Each line below should be restated exactly, with nothing dropped.
START EXERCISE MATERIAL
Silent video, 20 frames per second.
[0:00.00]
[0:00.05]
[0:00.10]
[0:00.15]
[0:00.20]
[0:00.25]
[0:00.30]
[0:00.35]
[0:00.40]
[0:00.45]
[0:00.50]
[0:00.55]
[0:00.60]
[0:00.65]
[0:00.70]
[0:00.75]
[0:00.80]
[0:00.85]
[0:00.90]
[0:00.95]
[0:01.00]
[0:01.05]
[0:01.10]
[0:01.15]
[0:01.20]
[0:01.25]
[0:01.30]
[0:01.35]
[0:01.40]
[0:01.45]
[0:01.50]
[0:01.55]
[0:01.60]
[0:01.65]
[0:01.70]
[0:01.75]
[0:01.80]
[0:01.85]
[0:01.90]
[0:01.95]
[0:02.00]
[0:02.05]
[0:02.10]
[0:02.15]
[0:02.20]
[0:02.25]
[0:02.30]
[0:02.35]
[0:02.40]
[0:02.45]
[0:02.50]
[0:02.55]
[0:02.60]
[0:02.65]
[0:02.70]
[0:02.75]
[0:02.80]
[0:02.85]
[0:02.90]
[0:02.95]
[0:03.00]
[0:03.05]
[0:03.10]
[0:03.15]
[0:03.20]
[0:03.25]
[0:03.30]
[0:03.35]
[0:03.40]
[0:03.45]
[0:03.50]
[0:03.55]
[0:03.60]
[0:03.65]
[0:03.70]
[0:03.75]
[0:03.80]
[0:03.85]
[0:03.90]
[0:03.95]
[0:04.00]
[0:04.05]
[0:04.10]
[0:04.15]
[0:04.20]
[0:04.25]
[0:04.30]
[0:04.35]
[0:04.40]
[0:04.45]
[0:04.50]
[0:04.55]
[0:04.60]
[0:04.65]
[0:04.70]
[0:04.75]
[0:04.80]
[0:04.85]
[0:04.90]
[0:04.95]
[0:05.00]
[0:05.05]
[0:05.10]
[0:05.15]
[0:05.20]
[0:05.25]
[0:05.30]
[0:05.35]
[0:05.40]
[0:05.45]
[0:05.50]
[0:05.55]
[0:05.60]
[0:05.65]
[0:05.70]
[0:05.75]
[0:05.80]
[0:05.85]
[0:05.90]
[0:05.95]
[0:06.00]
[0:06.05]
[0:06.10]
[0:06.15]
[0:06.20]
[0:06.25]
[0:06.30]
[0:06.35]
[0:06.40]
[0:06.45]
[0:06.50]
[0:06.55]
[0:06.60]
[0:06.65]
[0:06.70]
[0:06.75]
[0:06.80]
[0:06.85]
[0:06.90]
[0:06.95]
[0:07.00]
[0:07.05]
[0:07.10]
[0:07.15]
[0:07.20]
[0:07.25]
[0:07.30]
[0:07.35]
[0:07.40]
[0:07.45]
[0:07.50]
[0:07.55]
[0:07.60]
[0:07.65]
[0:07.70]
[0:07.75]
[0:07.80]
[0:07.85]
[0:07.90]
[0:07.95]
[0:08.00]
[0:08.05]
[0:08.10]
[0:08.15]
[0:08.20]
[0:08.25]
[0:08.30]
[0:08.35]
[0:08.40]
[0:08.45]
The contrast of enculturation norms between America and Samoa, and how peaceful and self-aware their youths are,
END EXERCISE MATERIAL
## YOUR RESPONSE
Silent video, 20 frames per second.
[0:00.00]
[0:00.05]
[0:00.10]
[0:00.15]
[0:00.20]
[0:00.25]
[0:00.30]
[0:00.35]
[0:00.40]
[0:00.45]
[0:00.50]
[0:00.55]
[0:00.60]
[0:00.65]
[0:00.70]
[0:00.75]
[0:00.80]
[0:00.85]
[0:00.90]
[0:00.95]
[0:01.00]
[0:01.05]
[0:01.10]
[0:01.15]
[0:01.20]
[0:01.25]
[0:01.30]
[0:01.35]
[0:01.40]
[0:01.45]
[0:01.50]
[0:01.55]
[0:01.60]
[0:01.65]
[0:01.70]
[0:01.75]
[0:01.80]
[0:01.85]
[0:01.90]
[0:01.95]
[0:02.00]
[0:02.05]
[0:02.10]
[0:02.15]
[0:02.20]
[0:02.25]
[0:02.30]
[0:02.35]
[0:02.40]
[0:02.45]
[0:02.50]
[0:02.55]
[0:02.60]
[0:02.65]
[0:02.70]
[0:02.75]
[0:02.80]
[0:02.85]
[0:02.90]
[0:02.95]
[0:03.00]
[0:03.05]
[0:03.10]
[0:03.15]
[0:03.20]
[0:03.25]
[0:03.30]
[0:03.35]
[0:03.40]
[0:03.45]
[0:03.50]
[0:03.55]
[0:03.60]
[0:03.65]
[0:03.70]
[0:03.75]
[0:03.80]
[0:03.85]
[0:03.90]
[0:03.95]
[0:04.00]
[0:04.05]
[0:04.10]
[0:04.15]
[0:04.20]
[0:04.25]
[0:04.30]
[0:04.35]
[0:04.40]
[0:04.45]
[0:04.50]
[0:04.55]
[0:04.60]
[0:04.65]
[0:04.70]
[0:04.75]
[0:04.80]
[0:04.85]
[0:04.90]
[0:04.95]
[0:05.00]
[0:05.05]
[0:05.10]
[0:05.15]
[0:05.20]
[0:05.25]
[0:05.30]
[0:05.35]
[0:05.40]
[0:05.45]
[0:05.50]
[0:05.55]
[0:05.60]
[0:05.65]
[0:05.70]
[0:05.75]
[0:05.80]
[0:05.85]
[0:05.90]
[0:05.95]
[0:06.00]
[0:06.05]
[0:06.10]
[0:06.15]
[0:06.20]
[0:06.25]
[0:06.30]
[0:06.35]
[0:06.40]
[0:06.45]
[0:06.50]
[0:06.55]
[0:06.60]
[0:06.65]
[0:06.70]
[0:06.75]
[0:06.80]
[0:06.85]
[0:06.90]
[0:06.95]
[0:07.00]
[0:07.05]
[0:07.10]
[0:07.15]
[0:07.20]
[0:07.25]
[0:07.30]
[0:07.35]
[0:07.40]
[0:07.45]
[0:07.50]
[0:07.55]
[0:07.60]
[0:07.65]
[0:07.70]
[0:07.75]
[0:07.80]
[0:07.85]
[0:07.90]
[0:07.95]
[0:08.00]
[0:08.05]
[0:08.10]
[0:08.15]
[0:08.20]
[0:08.25]
[0:08.30]
[0:08.35]
[0:08.40]
[0:08.45]
The contrast of enculturation norms between America and Samoa, and how peaceful and self-aware their youths are,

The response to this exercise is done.